## Description of the task
Transcribe the entries below with complete accuracy, excluding the pictures.

----------

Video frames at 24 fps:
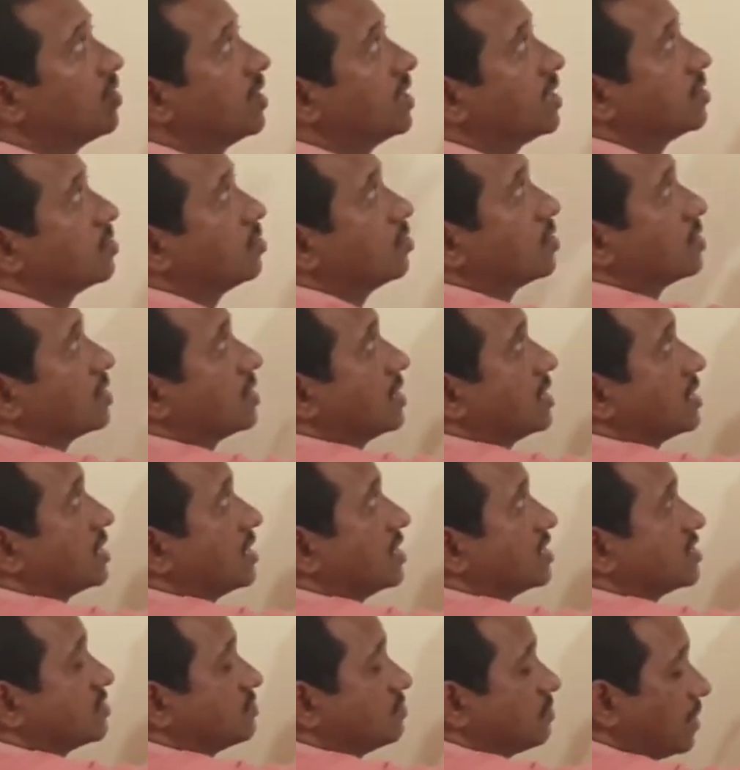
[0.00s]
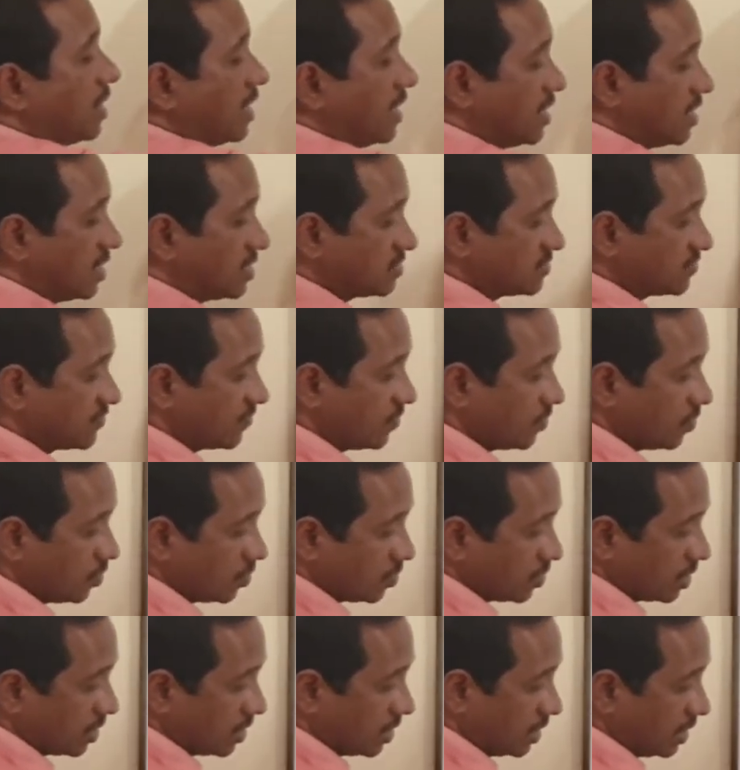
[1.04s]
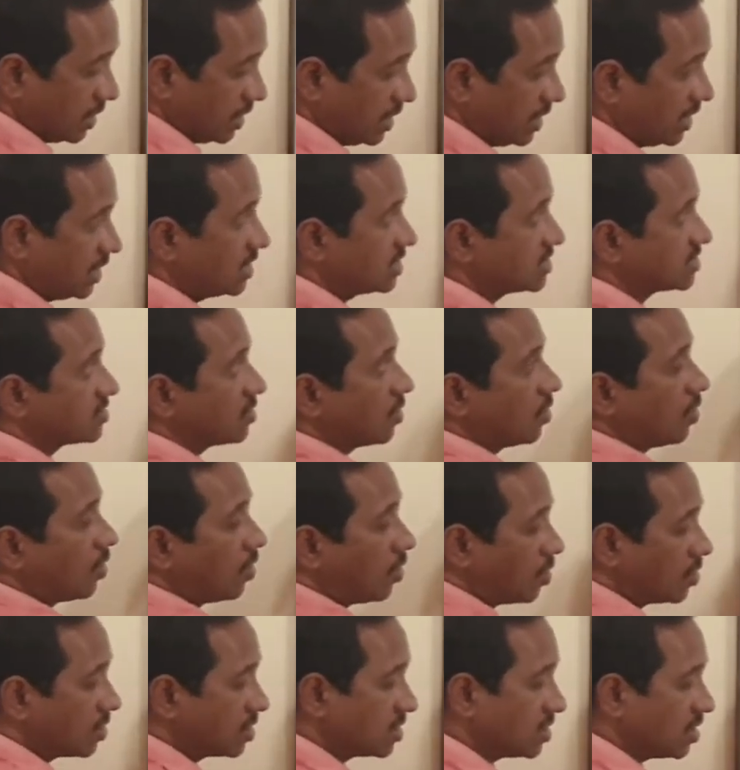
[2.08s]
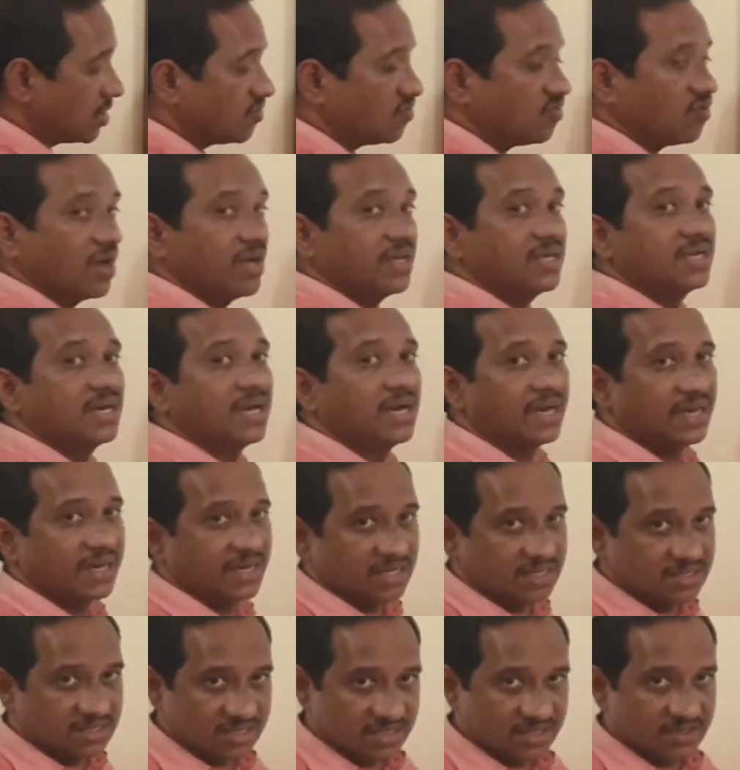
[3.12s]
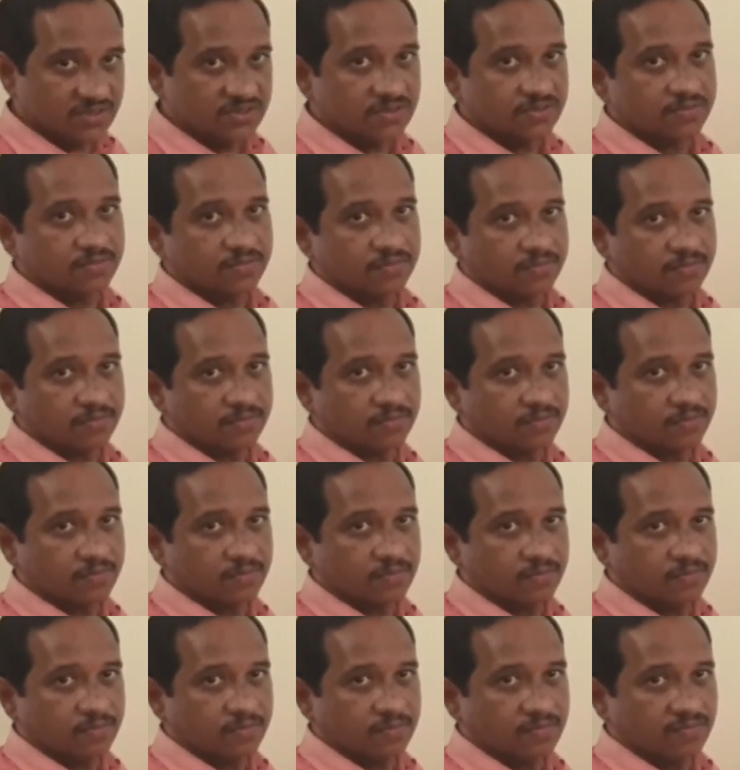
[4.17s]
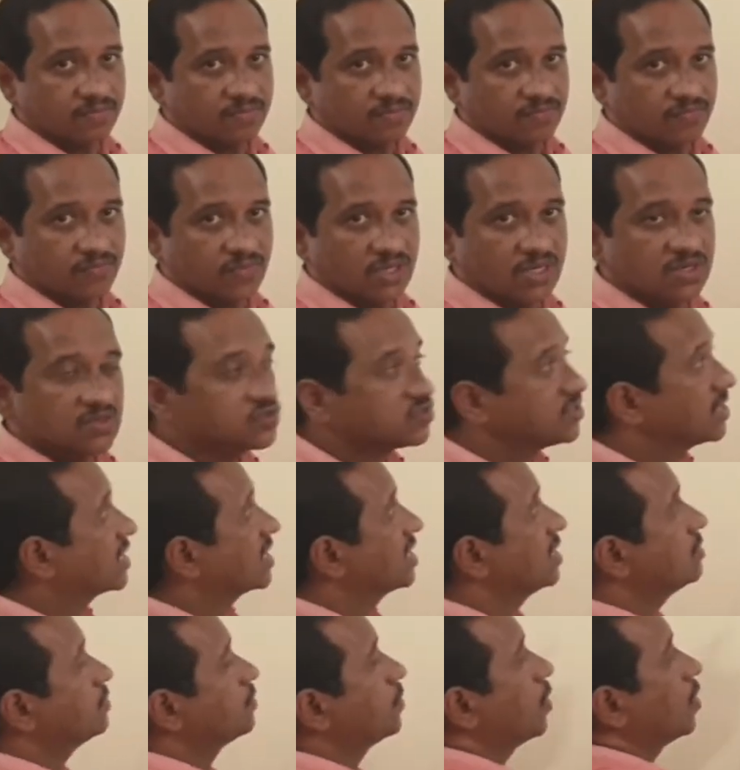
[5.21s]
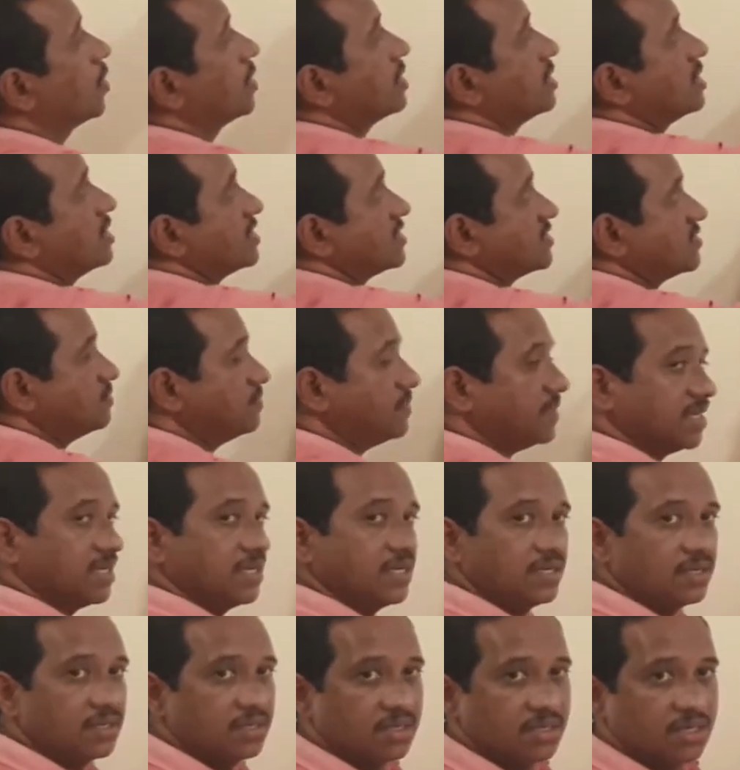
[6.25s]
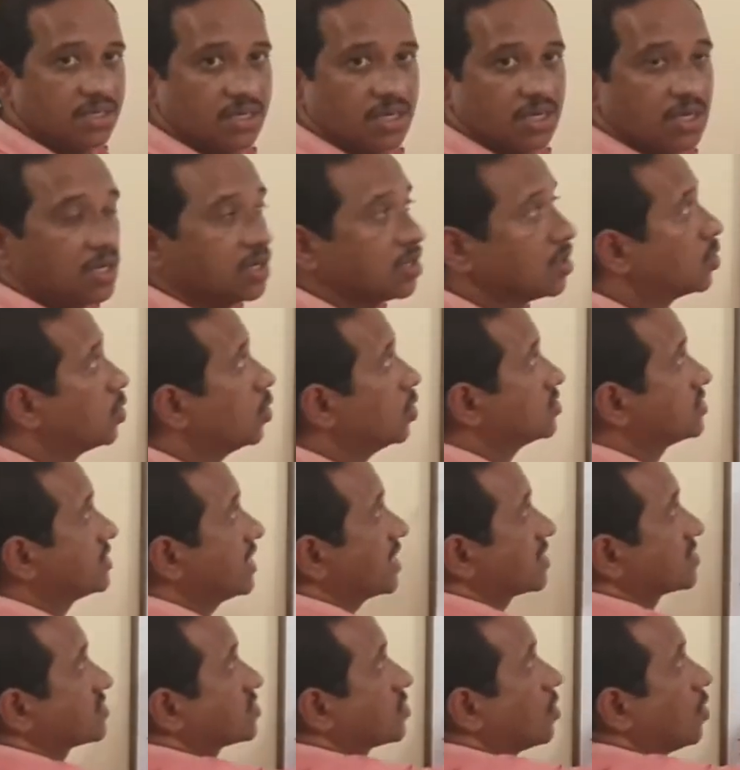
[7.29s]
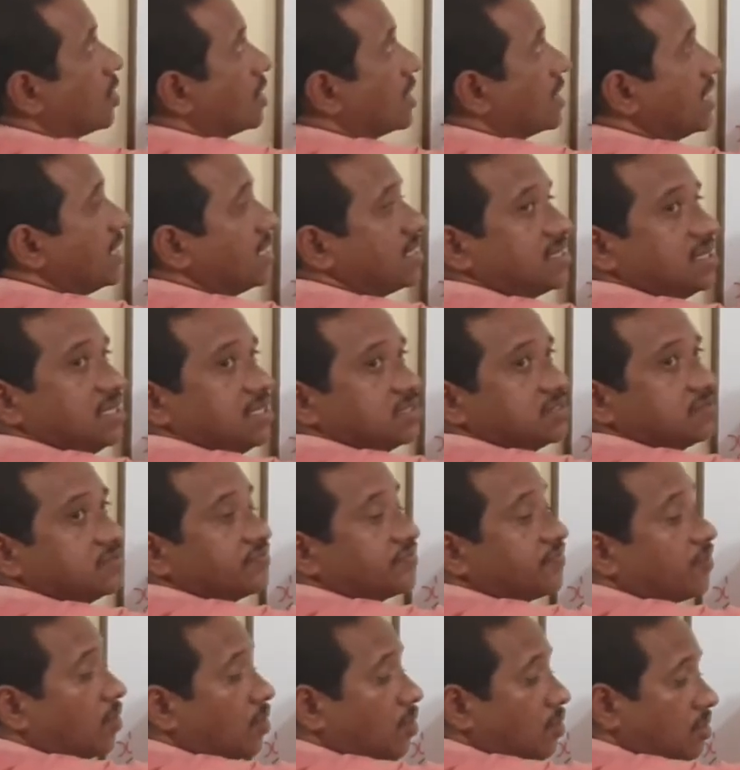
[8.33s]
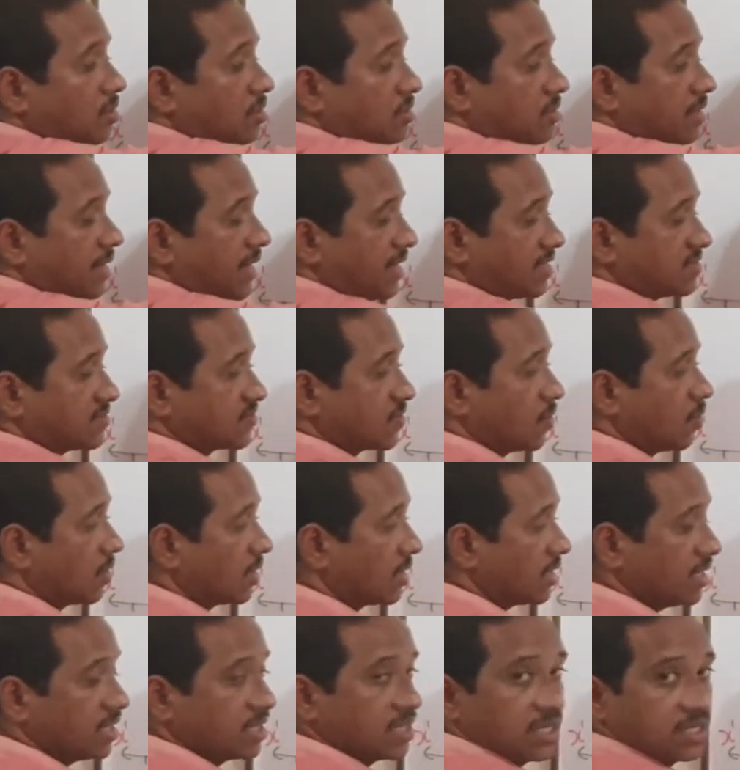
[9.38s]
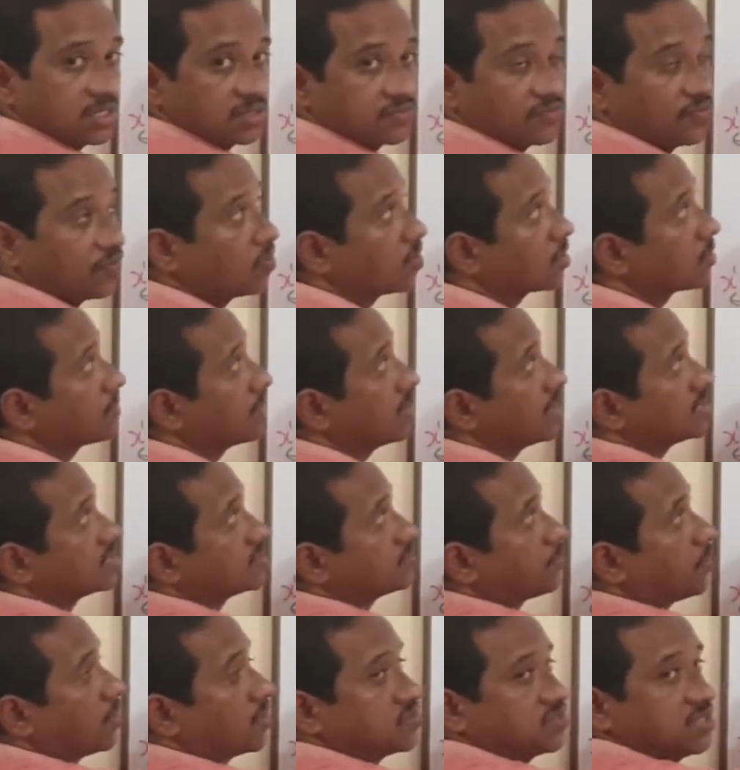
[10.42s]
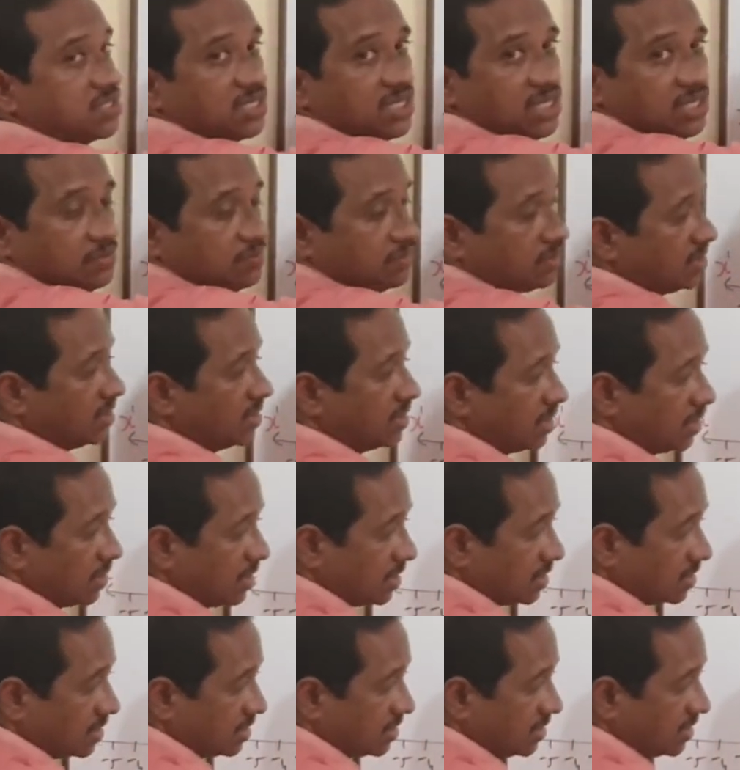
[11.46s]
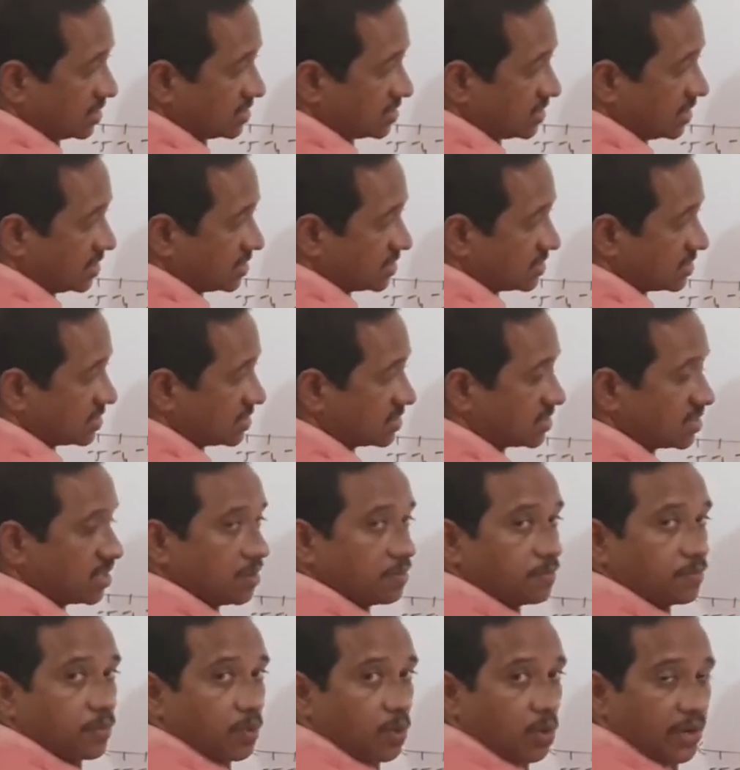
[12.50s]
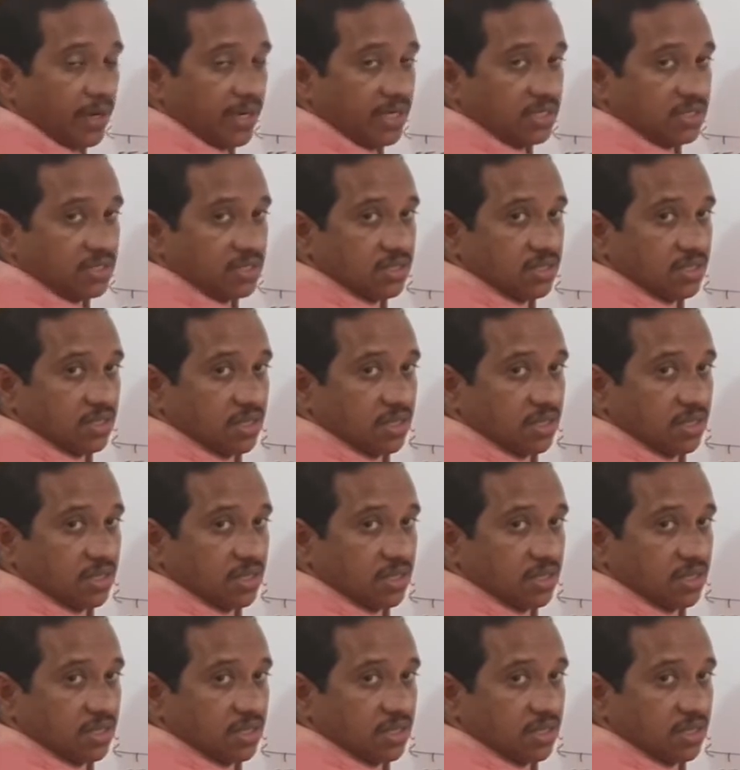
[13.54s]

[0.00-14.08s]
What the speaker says: y-coordinate is -4 is on the y-axis. Second point is B, whose x-coordinate is 4. X-coordinate is 4 means positive. This is the point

----------

## Response area
Video frames at 24 fps:
[0.00s]
[1.04s]
[2.08s]
[3.12s]
[4.17s]
[5.21s]
[6.25s]
[7.29s]
[8.33s]
[9.38s]
[10.42s]
[11.46s]
[12.50s]
[13.54s]

[0.00-14.08s]
What the speaker says: y-coordinate is -4 is on the y-axis. Second point is B, whose x-coordinate is 4. X-coordinate is 4 means positive. This is the point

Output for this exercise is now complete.